May 7, 2009
CBOT Soy Outlook on Thursday: Up 9-11 cents on fundamentals, outside support
Soybean futures at the Chicago Board of Trade are poised to extend its uptrend in Thursday's day session, buoyed by strong fundamentals and supportive outside market influences.
CBOT soybean futures are called to open 9 cents to 11 cents higher. CBOT soy product futures are seen higher in tune with overnight action.
Tight old crop inventories, strong China demand and declining South American crop estimates have traders set to push prices higher in an attempt to ration consumption of old crop supplies, analysts said.
The market jumped to new 7-month highs overnight, and strength in crude oil futures, higher stock indexes and technical momentum are expected to extend the gains in early action, analysts said.
However, any sign of exhausted upside movement opens the door for profit taking to emerge, a feature that has been consistent in recent sessions.
Traders are expected to keep a close eye on bull spreads following the steadying of the July/November spread Wednesday. The spread had widened for the previous five trading days. "The July/November bean spread serves as a barometer of intrinsic strength in old crop soybeans," AgResource Company said in a market note.
The July-November spread is a bull spread, and refers to being long a nearby contract and short a deferred contract. It is called a bull spread because these spreads most often perform best in bullish, demand-driven markets.
A technical analyst said the next upside price objective for July soybeans is to push and close prices above solid technical resistance at US$11.50 a bushel. The next downside price objective is pushing and closing prices below solid support at US$10.50 a bushel.
Meanwhile, the agricultural survey group of Brazil's Census Bureau, or the IBGE, on Thursday put the 2008-09 soy crop at 57.6 million metric tonnes. The IBGE's new data is slightly below the 58.5 million tonnes in its previous estimate due to the dry weather in southern states, such as Rio Grande do Sul. The National Commodities Supply Corp, or Conab, lowered Brazil's crop to 57.6 million metric tonnes also, citing dry weather especially in southern states.
The U.S. Department of Agriculture reported total weekly soybean export sales were a net 775,400 metric tonnes for the week ended April 30. Sales for 2008-09 were a net 654,400 metric tonnes. Analysts had forecast sales between 500,000 and 900,000 million metric tonnes.
Soymeal sales were a net 195,500 tonnes. Trade estimates ranged from 125,000 to 225,000 tonnes. Soyoil commitments were 34,600 metric tonnes. Analysts had forecast sales between 10,000 and 25,000 tonnes.

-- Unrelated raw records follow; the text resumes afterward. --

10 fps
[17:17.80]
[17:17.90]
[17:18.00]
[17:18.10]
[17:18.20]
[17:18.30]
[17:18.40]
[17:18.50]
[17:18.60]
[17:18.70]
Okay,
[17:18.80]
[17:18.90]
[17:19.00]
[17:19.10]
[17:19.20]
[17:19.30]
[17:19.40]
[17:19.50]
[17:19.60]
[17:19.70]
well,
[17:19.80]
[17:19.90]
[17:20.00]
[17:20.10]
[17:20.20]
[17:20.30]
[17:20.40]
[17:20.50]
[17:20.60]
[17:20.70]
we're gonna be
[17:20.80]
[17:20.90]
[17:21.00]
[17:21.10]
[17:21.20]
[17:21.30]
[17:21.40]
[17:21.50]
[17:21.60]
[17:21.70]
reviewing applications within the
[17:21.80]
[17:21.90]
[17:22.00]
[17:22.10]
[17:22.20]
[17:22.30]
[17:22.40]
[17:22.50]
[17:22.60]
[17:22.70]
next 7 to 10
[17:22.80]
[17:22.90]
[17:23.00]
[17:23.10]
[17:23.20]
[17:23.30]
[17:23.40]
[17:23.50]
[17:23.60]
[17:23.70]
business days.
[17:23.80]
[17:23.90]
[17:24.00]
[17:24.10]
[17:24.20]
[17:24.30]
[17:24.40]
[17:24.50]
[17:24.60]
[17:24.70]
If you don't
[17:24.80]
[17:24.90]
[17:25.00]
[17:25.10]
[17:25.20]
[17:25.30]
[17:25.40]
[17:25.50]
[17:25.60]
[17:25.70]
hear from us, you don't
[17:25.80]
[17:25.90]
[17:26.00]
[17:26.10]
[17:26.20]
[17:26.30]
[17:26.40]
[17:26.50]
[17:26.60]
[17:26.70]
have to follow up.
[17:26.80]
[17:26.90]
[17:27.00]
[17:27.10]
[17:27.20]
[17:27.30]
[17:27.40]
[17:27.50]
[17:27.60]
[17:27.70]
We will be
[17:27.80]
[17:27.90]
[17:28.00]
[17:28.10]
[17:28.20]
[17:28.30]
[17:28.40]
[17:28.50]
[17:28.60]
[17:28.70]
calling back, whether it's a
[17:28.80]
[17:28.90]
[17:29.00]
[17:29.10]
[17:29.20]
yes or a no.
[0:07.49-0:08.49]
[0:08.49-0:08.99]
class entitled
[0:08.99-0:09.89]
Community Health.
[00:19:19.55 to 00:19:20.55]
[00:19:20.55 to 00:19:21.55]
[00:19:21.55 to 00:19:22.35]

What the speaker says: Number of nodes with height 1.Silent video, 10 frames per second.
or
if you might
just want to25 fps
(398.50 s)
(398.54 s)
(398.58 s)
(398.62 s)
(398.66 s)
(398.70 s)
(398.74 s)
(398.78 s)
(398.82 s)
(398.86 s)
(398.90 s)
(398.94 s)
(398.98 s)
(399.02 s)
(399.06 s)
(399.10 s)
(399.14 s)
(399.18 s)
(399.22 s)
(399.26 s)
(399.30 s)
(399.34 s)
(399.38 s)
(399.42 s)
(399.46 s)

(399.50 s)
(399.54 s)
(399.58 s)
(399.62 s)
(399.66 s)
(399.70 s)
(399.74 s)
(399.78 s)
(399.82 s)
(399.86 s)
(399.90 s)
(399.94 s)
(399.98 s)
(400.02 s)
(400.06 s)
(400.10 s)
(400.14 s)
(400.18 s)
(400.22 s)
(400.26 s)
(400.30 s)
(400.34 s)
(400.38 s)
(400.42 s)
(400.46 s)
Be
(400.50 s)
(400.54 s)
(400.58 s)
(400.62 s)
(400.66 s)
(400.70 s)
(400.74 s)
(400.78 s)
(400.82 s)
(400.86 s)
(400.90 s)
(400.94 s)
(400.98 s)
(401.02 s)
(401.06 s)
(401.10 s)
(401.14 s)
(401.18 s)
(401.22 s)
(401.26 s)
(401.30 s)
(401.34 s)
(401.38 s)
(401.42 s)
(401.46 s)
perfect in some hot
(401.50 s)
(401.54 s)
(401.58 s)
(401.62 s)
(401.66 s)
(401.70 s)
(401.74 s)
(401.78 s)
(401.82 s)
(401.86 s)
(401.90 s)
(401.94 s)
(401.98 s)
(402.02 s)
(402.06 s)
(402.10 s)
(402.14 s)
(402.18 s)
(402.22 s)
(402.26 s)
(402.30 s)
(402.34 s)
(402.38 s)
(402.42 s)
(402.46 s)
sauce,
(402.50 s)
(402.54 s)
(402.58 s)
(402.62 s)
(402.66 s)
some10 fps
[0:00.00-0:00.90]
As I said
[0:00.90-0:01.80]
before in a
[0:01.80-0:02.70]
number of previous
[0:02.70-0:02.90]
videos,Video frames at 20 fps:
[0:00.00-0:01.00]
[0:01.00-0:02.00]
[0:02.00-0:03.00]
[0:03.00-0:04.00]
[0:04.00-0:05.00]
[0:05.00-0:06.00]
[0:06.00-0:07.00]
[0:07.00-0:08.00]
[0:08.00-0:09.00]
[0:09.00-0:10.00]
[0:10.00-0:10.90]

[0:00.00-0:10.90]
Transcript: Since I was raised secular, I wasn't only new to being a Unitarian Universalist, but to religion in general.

In overseas markets, soybean futures traded on the Dalian Commodity Exchange settled slightly higher Thursday, supported by Wednesday's rally on CBOT. Crude palm oil futures on Malaysia's derivatives exchange erased intraday losses Thursday and even moved in positive territory on supply concerns after the government said stocks may have slipped to multi-year lows of around 1.2 million metric tonnes.